*Problem*.
Write the data below out again, with each line matching the original.

*Excerpted data*.
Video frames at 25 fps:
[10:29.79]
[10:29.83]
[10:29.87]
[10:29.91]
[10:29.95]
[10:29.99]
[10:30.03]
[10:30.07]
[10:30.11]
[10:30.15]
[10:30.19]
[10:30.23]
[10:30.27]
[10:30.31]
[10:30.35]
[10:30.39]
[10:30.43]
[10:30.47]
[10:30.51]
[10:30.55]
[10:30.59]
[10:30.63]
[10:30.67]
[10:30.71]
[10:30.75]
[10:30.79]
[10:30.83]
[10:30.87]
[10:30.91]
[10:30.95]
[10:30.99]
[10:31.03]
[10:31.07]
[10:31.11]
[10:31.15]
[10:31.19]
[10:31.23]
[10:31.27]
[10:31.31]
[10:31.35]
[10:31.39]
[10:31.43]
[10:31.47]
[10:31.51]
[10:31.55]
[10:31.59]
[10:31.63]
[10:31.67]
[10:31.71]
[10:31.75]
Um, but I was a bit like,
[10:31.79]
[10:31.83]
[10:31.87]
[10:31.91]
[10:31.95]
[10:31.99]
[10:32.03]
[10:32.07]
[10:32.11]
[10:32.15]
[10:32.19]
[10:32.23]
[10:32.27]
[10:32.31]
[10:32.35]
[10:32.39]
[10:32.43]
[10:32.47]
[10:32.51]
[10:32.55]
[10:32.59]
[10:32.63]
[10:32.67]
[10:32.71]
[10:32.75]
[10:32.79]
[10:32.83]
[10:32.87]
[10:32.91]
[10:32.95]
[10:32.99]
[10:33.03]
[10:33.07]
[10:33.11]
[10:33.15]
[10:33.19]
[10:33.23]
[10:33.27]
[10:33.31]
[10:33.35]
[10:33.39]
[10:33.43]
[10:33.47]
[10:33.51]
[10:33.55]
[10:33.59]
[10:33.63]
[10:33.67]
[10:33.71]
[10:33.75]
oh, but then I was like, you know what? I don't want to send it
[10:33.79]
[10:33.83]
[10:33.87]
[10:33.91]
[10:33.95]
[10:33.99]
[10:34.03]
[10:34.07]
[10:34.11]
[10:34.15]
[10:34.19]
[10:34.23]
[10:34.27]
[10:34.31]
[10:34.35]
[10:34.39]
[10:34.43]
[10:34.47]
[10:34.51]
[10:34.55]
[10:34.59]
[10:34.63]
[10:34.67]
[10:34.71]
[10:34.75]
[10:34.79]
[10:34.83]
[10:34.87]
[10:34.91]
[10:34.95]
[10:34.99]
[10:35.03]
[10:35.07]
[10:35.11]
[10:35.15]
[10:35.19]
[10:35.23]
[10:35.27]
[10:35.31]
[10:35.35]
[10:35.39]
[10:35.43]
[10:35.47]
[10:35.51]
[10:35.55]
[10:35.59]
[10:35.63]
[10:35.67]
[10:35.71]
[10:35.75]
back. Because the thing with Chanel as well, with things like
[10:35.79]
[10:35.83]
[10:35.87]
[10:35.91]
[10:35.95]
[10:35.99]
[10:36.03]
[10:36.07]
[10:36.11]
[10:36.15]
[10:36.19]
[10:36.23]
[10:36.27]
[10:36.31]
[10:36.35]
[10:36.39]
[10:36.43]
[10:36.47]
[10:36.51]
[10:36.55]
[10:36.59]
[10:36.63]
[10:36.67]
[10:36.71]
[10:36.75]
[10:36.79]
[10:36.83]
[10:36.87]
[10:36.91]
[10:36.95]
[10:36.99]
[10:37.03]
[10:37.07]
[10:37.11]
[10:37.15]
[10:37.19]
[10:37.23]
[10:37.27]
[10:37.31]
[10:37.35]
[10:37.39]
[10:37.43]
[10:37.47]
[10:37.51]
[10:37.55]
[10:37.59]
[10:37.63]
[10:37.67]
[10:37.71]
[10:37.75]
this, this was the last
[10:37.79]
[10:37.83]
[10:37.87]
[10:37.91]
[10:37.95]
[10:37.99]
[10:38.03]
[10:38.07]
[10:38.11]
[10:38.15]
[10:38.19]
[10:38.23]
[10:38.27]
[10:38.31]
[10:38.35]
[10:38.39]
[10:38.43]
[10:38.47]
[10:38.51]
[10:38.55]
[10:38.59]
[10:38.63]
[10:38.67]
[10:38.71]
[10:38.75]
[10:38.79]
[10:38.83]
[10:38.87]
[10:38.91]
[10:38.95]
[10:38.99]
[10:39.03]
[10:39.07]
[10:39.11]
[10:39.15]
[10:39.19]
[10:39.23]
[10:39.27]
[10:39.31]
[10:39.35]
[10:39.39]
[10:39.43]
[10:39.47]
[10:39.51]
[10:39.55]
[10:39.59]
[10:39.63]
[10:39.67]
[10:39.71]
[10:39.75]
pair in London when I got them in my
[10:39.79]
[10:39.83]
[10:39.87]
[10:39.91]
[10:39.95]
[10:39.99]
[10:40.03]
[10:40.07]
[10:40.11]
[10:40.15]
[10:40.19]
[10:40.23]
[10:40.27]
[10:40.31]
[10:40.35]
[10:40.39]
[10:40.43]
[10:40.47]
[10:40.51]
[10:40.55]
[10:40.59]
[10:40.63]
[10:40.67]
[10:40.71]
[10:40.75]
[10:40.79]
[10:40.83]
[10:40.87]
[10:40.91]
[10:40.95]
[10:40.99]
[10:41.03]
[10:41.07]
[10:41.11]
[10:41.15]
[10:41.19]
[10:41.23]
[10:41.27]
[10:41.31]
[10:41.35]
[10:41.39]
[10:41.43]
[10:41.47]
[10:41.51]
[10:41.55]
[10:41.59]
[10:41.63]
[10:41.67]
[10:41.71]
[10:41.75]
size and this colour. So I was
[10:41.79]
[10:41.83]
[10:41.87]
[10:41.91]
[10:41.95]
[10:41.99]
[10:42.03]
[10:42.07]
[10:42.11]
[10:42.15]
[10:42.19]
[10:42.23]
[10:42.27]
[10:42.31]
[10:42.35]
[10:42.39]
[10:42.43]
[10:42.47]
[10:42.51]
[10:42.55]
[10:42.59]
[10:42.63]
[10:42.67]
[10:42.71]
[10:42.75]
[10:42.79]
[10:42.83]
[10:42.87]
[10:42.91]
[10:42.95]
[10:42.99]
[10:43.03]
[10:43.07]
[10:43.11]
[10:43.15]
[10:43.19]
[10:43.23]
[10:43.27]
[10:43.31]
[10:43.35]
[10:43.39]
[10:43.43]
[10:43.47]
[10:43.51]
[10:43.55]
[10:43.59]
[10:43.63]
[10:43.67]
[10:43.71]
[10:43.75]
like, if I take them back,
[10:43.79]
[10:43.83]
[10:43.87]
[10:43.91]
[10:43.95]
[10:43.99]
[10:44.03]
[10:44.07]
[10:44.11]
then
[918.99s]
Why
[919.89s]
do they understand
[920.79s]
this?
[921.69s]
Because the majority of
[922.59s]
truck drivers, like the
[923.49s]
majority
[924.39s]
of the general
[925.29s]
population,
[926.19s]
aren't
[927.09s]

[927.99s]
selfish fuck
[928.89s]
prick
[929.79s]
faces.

*Solution for this problem*.
Video frames at 25 fps:
[10:29.79]
[10:29.83]
[10:29.87]
[10:29.91]
[10:29.95]
[10:29.99]
[10:30.03]
[10:30.07]
[10:30.11]
[10:30.15]
[10:30.19]
[10:30.23]
[10:30.27]
[10:30.31]
[10:30.35]
[10:30.39]
[10:30.43]
[10:30.47]
[10:30.51]
[10:30.55]
[10:30.59]
[10:30.63]
[10:30.67]
[10:30.71]
[10:30.75]
[10:30.79]
[10:30.83]
[10:30.87]
[10:30.91]
[10:30.95]
[10:30.99]
[10:31.03]
[10:31.07]
[10:31.11]
[10:31.15]
[10:31.19]
[10:31.23]
[10:31.27]
[10:31.31]
[10:31.35]
[10:31.39]
[10:31.43]
[10:31.47]
[10:31.51]
[10:31.55]
[10:31.59]
[10:31.63]
[10:31.67]
[10:31.71]
[10:31.75]
Um, but I was a bit like,
[10:31.79]
[10:31.83]
[10:31.87]
[10:31.91]
[10:31.95]
[10:31.99]
[10:32.03]
[10:32.07]
[10:32.11]
[10:32.15]
[10:32.19]
[10:32.23]
[10:32.27]
[10:32.31]
[10:32.35]
[10:32.39]
[10:32.43]
[10:32.47]
[10:32.51]
[10:32.55]
[10:32.59]
[10:32.63]
[10:32.67]
[10:32.71]
[10:32.75]
[10:32.79]
[10:32.83]
[10:32.87]
[10:32.91]
[10:32.95]
[10:32.99]
[10:33.03]
[10:33.07]
[10:33.11]
[10:33.15]
[10:33.19]
[10:33.23]
[10:33.27]
[10:33.31]
[10:33.35]
[10:33.39]
[10:33.43]
[10:33.47]
[10:33.51]
[10:33.55]
[10:33.59]
[10:33.63]
[10:33.67]
[10:33.71]
[10:33.75]
oh, but then I was like, you know what? I don't want to send it
[10:33.79]
[10:33.83]
[10:33.87]
[10:33.91]
[10:33.95]
[10:33.99]
[10:34.03]
[10:34.07]
[10:34.11]
[10:34.15]
[10:34.19]
[10:34.23]
[10:34.27]
[10:34.31]
[10:34.35]
[10:34.39]
[10:34.43]
[10:34.47]
[10:34.51]
[10:34.55]
[10:34.59]
[10:34.63]
[10:34.67]
[10:34.71]
[10:34.75]
[10:34.79]
[10:34.83]
[10:34.87]
[10:34.91]
[10:34.95]
[10:34.99]
[10:35.03]
[10:35.07]
[10:35.11]
[10:35.15]
[10:35.19]
[10:35.23]
[10:35.27]
[10:35.31]
[10:35.35]
[10:35.39]
[10:35.43]
[10:35.47]
[10:35.51]
[10:35.55]
[10:35.59]
[10:35.63]
[10:35.67]
[10:35.71]
[10:35.75]
back. Because the thing with Chanel as well, with things like
[10:35.79]
[10:35.83]
[10:35.87]
[10:35.91]
[10:35.95]
[10:35.99]
[10:36.03]
[10:36.07]
[10:36.11]
[10:36.15]
[10:36.19]
[10:36.23]
[10:36.27]
[10:36.31]
[10:36.35]
[10:36.39]
[10:36.43]
[10:36.47]
[10:36.51]
[10:36.55]
[10:36.59]
[10:36.63]
[10:36.67]
[10:36.71]
[10:36.75]
[10:36.79]
[10:36.83]
[10:36.87]
[10:36.91]
[10:36.95]
[10:36.99]
[10:37.03]
[10:37.07]
[10:37.11]
[10:37.15]
[10:37.19]
[10:37.23]
[10:37.27]
[10:37.31]
[10:37.35]
[10:37.39]
[10:37.43]
[10:37.47]
[10:37.51]
[10:37.55]
[10:37.59]
[10:37.63]
[10:37.67]
[10:37.71]
[10:37.75]
this, this was the last
[10:37.79]
[10:37.83]
[10:37.87]
[10:37.91]
[10:37.95]
[10:37.99]
[10:38.03]
[10:38.07]
[10:38.11]
[10:38.15]
[10:38.19]
[10:38.23]
[10:38.27]
[10:38.31]
[10:38.35]
[10:38.39]
[10:38.43]
[10:38.47]
[10:38.51]
[10:38.55]
[10:38.59]
[10:38.63]
[10:38.67]
[10:38.71]
[10:38.75]
[10:38.79]
[10:38.83]
[10:38.87]
[10:38.91]
[10:38.95]
[10:38.99]
[10:39.03]
[10:39.07]
[10:39.11]
[10:39.15]
[10:39.19]
[10:39.23]
[10:39.27]
[10:39.31]
[10:39.35]
[10:39.39]
[10:39.43]
[10:39.47]
[10:39.51]
[10:39.55]
[10:39.59]
[10:39.63]
[10:39.67]
[10:39.71]
[10:39.75]
pair in London when I got them in my
[10:39.79]
[10:39.83]
[10:39.87]
[10:39.91]
[10:39.95]
[10:39.99]
[10:40.03]
[10:40.07]
[10:40.11]
[10:40.15]
[10:40.19]
[10:40.23]
[10:40.27]
[10:40.31]
[10:40.35]
[10:40.39]
[10:40.43]
[10:40.47]
[10:40.51]
[10:40.55]
[10:40.59]
[10:40.63]
[10:40.67]
[10:40.71]
[10:40.75]
[10:40.79]
[10:40.83]
[10:40.87]
[10:40.91]
[10:40.95]
[10:40.99]
[10:41.03]
[10:41.07]
[10:41.11]
[10:41.15]
[10:41.19]
[10:41.23]
[10:41.27]
[10:41.31]
[10:41.35]
[10:41.39]
[10:41.43]
[10:41.47]
[10:41.51]
[10:41.55]
[10:41.59]
[10:41.63]
[10:41.67]
[10:41.71]
[10:41.75]
size and this colour. So I was
[10:41.79]
[10:41.83]
[10:41.87]
[10:41.91]
[10:41.95]
[10:41.99]
[10:42.03]
[10:42.07]
[10:42.11]
[10:42.15]
[10:42.19]
[10:42.23]
[10:42.27]
[10:42.31]
[10:42.35]
[10:42.39]
[10:42.43]
[10:42.47]
[10:42.51]
[10:42.55]
[10:42.59]
[10:42.63]
[10:42.67]
[10:42.71]
[10:42.75]
[10:42.79]
[10:42.83]
[10:42.87]
[10:42.91]
[10:42.95]
[10:42.99]
[10:43.03]
[10:43.07]
[10:43.11]
[10:43.15]
[10:43.19]
[10:43.23]
[10:43.27]
[10:43.31]
[10:43.35]
[10:43.39]
[10:43.43]
[10:43.47]
[10:43.51]
[10:43.55]
[10:43.59]
[10:43.63]
[10:43.67]
[10:43.71]
[10:43.75]
like, if I take them back,
[10:43.79]
[10:43.83]
[10:43.87]
[10:43.91]
[10:43.95]
[10:43.99]
[10:44.03]
[10:44.07]
[10:44.11]
then
[918.99s]
Why
[919.89s]
do they understand
[920.79s]
this?
[921.69s]
Because the majority of
[922.59s]
truck drivers, like the
[923.49s]
majority
[924.39s]
of the general
[925.29s]
population,
[926.19s]
aren't
[927.09s]

[927.99s]
selfish fuck
[928.89s]
prick
[929.79s]
faces.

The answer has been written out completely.